Amar Fedjkhi, El Watan, 05 août 2020

Le tribunal de première instance de Bouira a rendu avant-hier son verdict dans l’affaire de détournement de fonds au Crédit populaire algérien (CPA).

Des cadres de l’agence bancaire du chef-lieu de wilaya ont été reconnus coupables de «détournement et vol de fonds publics». En effet, le parquet a requis une peine de 8 ans de prison ferme à l’encontre de l’ancien responsable de la banque, T. S., et de son chef de caisse, K. S., a-t-on appris de source judiciaire.
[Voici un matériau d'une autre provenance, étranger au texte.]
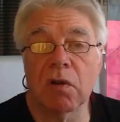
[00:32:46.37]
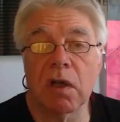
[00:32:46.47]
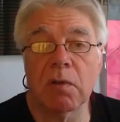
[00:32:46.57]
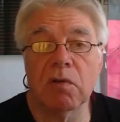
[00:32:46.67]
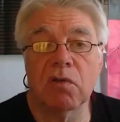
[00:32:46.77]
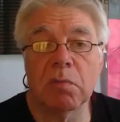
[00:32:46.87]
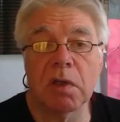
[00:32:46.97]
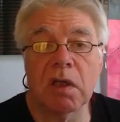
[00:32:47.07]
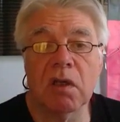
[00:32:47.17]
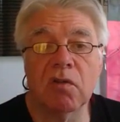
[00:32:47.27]
going to
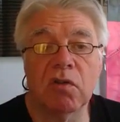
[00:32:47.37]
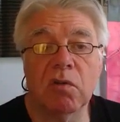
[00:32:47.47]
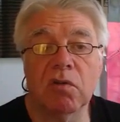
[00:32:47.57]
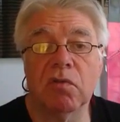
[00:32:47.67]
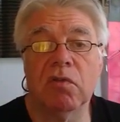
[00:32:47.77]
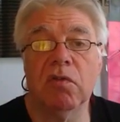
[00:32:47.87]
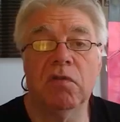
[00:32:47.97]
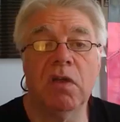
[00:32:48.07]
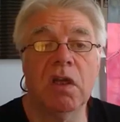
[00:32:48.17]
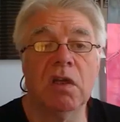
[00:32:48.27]
be a series of
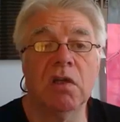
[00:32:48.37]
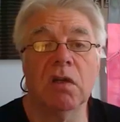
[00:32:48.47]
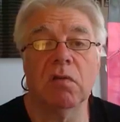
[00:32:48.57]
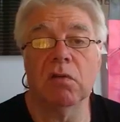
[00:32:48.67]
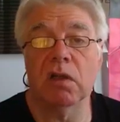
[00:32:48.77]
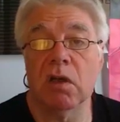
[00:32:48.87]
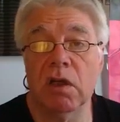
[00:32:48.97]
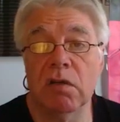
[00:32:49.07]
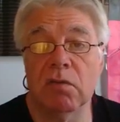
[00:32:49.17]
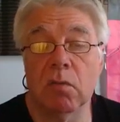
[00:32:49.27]
15
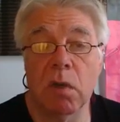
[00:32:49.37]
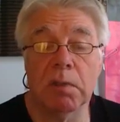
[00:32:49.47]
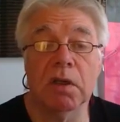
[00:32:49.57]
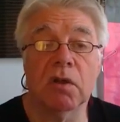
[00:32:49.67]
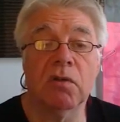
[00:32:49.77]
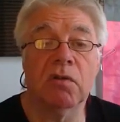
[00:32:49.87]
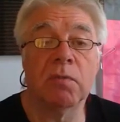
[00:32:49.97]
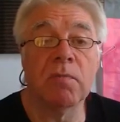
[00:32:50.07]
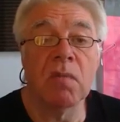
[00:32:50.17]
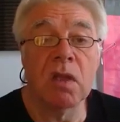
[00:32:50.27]
live webinars
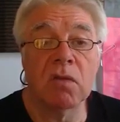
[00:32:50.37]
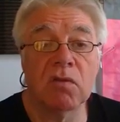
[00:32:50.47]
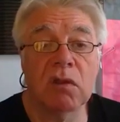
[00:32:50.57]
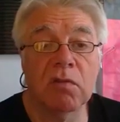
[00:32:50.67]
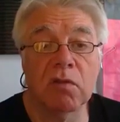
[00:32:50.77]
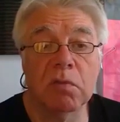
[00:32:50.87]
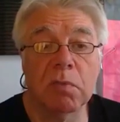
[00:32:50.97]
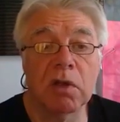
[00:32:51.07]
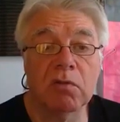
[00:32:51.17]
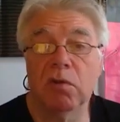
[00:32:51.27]
delivered
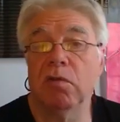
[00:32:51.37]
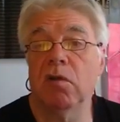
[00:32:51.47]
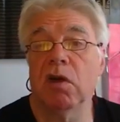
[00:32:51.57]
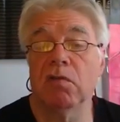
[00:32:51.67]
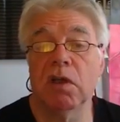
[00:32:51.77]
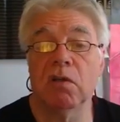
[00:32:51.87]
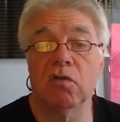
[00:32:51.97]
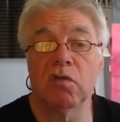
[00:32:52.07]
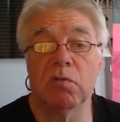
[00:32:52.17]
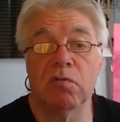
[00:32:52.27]
by 25
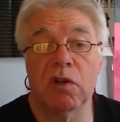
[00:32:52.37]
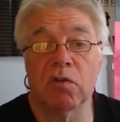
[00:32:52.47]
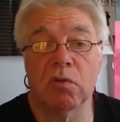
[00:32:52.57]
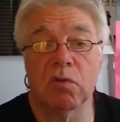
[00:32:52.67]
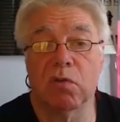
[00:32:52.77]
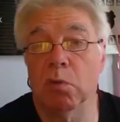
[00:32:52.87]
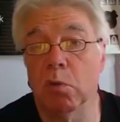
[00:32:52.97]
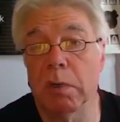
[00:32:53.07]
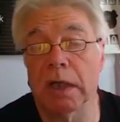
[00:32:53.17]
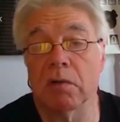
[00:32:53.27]
industry professionals from all
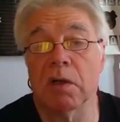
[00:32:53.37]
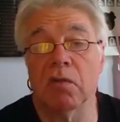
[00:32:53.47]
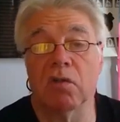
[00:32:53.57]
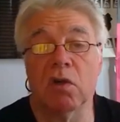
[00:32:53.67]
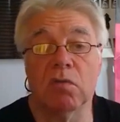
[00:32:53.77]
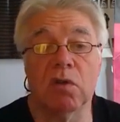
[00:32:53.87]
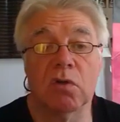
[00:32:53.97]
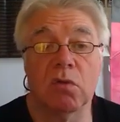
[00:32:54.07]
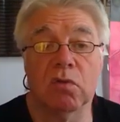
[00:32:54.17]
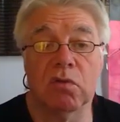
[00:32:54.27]
backgrounds over the
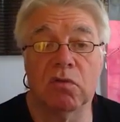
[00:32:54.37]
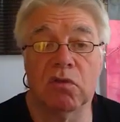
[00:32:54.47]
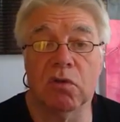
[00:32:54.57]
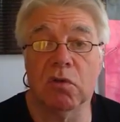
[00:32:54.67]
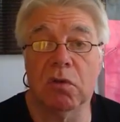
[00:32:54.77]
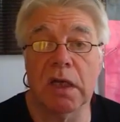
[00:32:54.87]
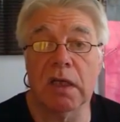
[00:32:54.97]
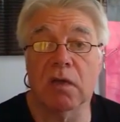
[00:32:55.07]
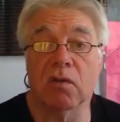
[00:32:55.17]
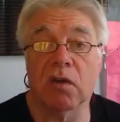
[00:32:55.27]
course of 2
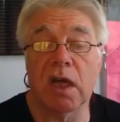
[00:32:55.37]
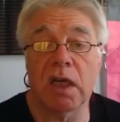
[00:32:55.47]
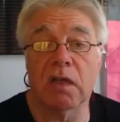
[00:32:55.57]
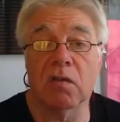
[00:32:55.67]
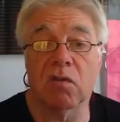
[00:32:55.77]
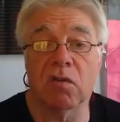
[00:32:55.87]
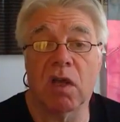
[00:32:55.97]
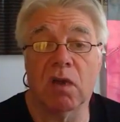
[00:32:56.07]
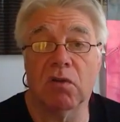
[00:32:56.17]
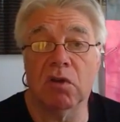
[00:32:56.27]
days. And
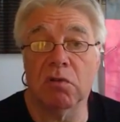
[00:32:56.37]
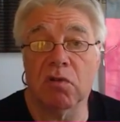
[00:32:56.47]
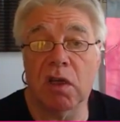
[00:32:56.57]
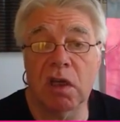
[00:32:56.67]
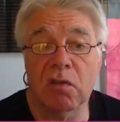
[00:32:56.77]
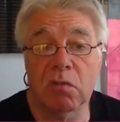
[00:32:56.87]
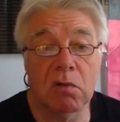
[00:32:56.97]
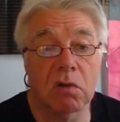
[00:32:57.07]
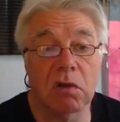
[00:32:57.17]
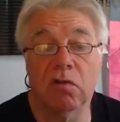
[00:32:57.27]
how do you attend?
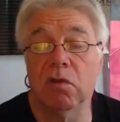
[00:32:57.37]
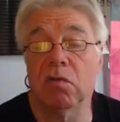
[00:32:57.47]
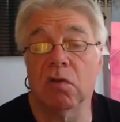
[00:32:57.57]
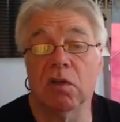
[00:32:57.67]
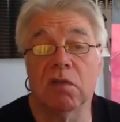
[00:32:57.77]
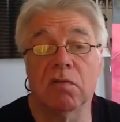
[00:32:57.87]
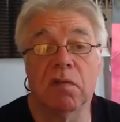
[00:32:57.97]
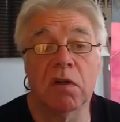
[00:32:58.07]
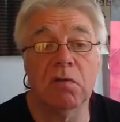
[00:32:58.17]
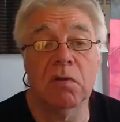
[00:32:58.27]
Well, if you've got a
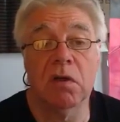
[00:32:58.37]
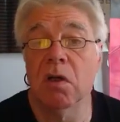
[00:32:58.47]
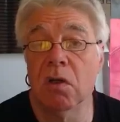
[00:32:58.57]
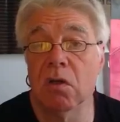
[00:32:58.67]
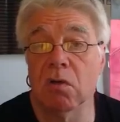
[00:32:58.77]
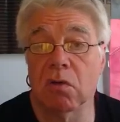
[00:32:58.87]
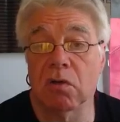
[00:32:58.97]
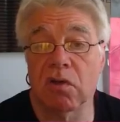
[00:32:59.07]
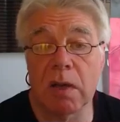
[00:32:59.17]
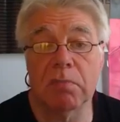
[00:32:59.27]
phone or a
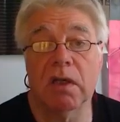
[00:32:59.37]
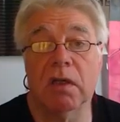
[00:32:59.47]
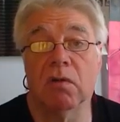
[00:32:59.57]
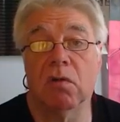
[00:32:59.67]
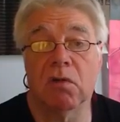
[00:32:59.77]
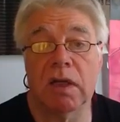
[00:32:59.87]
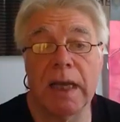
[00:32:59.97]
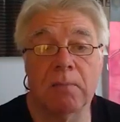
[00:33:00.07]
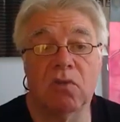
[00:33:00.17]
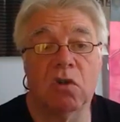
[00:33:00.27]
tablet or a
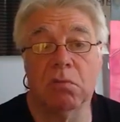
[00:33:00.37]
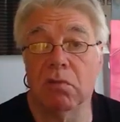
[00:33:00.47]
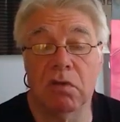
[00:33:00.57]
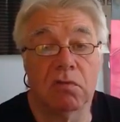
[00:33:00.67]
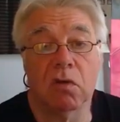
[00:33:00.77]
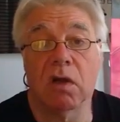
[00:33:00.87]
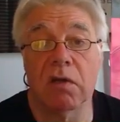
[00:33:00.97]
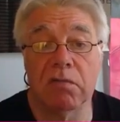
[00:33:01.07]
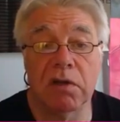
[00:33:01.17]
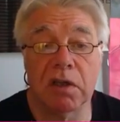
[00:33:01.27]
laptop, you've got
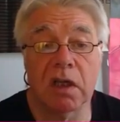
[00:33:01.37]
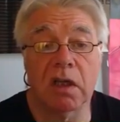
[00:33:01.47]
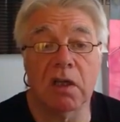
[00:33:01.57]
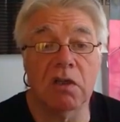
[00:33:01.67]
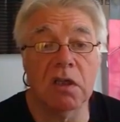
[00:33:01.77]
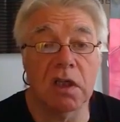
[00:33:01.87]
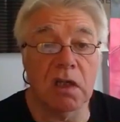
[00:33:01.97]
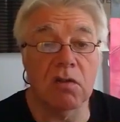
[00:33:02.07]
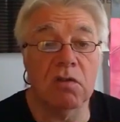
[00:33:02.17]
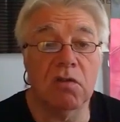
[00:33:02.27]
everything you
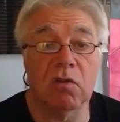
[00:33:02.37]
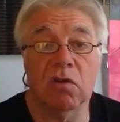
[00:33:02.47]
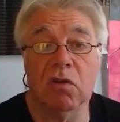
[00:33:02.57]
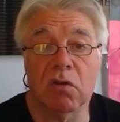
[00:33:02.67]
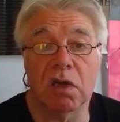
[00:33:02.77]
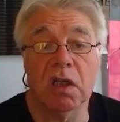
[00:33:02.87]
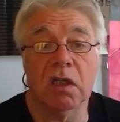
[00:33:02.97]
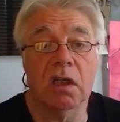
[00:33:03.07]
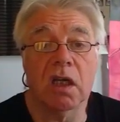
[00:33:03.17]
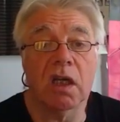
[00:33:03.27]
need. You just log
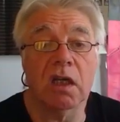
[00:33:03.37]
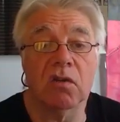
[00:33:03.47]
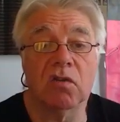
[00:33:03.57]
in and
L’ancien directeur du CPA, K. S., a écopé également d’une peine de 4 ans de prison ferme. Le même tribunal a condamné le dénommé B. N., spécialisé dans la vente de batteries automobile, à une peine de 8 ans de prison ferme. La préposée au change des devises, S. A., a écopé d’une peine de 4 de prison ferme.

Le tribunal de Bouira a ordonné, par ailleurs, la confiscation de tous les biens des accusés. Plusieurs autres personnes, pour la plupart des commerçants mis en cause dans cette affaire de détournements de fonds publics, ont été condamnées par défaut à des peines allant de 2 à 8 ans de prison ferme, a précisé la même source. Le représentant du ministère public avait requis une peine de 10 ans de prison ferme à l’encontre des principaux prévenus.

Les faits remontent au mois de mai de l’année 2019, lorsque les services de sécurité ont été destinataires de plaintes émanant de près d’une centaine de détenteurs de comptes en dinars et en devises révélant des malversations opérées sur leurs comptes respectifs.

Les montants, objets de détournement, ne sont pas des moindres, ont précisé des sources proches du dossier. L’expertise établie sur la demande du parquet a fait état d’un trou dépassant les 64 milliards de centimes, a précisé l’avocat de l’un des mis en cause.

Pour rappel, le procès s’est déroulé à «huis clos» et sans la présence de la presse locale, dont El Watan, interdit d’accès à la salle d’audience.